According to Keynes, we live in a world permeated by unmeasurable uncertainty — not quantifiable stochastic risk — which often forces us to make decisions based on anything but ‘rational expectations.’ Keynes rather thinks that we base our expectations on the confidence or ‘weight’ we put on different events and alternatives. To Keynes, expectations are a question of weighing probabilities by ‘degrees of belief,’ beliefs that often have preciously little to do with the kind of stochastic probabilistic calculations made by the rational agents as modelled by ‘modern’ social sciences. And often we “simply do not know.”
How strange that social scientists and mainstream economists, as a rule, do not even touch upon these aspects of scientific methodology that seem to be so fundamental and important for anyone trying to understand how we learn and orient ourselves in an uncertain world. An educated guess on why this is a fact would be that Keynes’s concepts are not possible to squeeze into a single calculable numerical ‘probability.’ In the quest for measurable quantities, one puts a blind eye to qualities and looks the other way.

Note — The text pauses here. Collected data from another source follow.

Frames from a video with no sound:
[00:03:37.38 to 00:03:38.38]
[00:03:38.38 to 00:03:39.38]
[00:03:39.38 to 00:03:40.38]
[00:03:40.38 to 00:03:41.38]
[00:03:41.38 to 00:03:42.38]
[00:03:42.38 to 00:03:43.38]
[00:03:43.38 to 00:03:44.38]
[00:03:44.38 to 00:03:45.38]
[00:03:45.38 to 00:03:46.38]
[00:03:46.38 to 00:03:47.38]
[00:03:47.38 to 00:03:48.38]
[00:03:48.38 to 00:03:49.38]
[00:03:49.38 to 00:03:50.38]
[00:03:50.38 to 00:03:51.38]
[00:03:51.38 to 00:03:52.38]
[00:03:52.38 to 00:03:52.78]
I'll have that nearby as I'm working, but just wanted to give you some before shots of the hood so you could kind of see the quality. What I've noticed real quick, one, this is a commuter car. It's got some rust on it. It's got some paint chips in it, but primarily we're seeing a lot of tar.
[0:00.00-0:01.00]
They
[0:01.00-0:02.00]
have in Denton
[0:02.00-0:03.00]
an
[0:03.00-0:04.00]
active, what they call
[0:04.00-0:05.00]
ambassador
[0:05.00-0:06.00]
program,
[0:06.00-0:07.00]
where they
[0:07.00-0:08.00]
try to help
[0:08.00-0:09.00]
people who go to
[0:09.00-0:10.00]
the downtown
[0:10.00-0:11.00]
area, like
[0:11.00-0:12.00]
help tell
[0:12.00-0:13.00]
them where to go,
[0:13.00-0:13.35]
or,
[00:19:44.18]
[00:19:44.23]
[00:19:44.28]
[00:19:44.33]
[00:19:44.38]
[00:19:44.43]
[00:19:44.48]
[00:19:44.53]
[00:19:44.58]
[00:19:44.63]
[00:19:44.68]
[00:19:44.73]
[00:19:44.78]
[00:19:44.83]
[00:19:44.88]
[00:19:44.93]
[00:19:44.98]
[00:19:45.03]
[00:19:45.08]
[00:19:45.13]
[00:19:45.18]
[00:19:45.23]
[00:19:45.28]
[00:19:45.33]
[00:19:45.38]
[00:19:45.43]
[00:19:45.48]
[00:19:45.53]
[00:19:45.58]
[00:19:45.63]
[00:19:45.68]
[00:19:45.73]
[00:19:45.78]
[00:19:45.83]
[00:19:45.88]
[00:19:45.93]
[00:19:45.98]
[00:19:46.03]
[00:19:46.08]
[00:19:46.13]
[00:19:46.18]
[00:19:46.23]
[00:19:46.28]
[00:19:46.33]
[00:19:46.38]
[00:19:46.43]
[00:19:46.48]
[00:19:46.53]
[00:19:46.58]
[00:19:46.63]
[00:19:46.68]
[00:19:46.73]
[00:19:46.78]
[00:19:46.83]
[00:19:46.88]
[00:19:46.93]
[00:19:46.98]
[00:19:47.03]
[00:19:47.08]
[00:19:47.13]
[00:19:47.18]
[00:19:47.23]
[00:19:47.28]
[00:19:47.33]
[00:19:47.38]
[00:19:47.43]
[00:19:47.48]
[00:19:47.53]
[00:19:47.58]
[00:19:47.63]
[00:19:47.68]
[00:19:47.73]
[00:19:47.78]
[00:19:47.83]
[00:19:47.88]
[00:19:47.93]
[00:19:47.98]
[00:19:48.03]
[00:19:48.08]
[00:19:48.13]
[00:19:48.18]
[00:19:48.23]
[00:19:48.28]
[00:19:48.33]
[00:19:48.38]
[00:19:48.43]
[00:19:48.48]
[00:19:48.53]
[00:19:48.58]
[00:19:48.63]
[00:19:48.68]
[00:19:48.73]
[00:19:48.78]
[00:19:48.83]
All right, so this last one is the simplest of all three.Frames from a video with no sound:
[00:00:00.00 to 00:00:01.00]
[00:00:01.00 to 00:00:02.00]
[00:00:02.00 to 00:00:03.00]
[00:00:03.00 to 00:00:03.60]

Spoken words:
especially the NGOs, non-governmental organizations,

So why do companies, governments, and central banks, continue with this more or less expensive, but obviously worthless, activity?
A part of the answer concerns ideology and apologetics. Forecasting is a non-negligible part of the labour market for (mainstream) economists, and so, of course, those in the business do not want to admit that they are occupied with worthless things (not to mention how hard it would be to sell the product with that kind of frank truthfulness). Governments, the finance sector and (central) banks also want to give the impression to customers and voters that they, so to say, have the situation under control (telling people that next year x will be 5.04 % makes wonders in that respect). Why else would anyone want to pay them or vote for them? These are sure not glamorous aspects of economics as a science, but as a scientist, it would be unforgivably dishonest to pretend that economics doesn’t also perform an ideological function in society.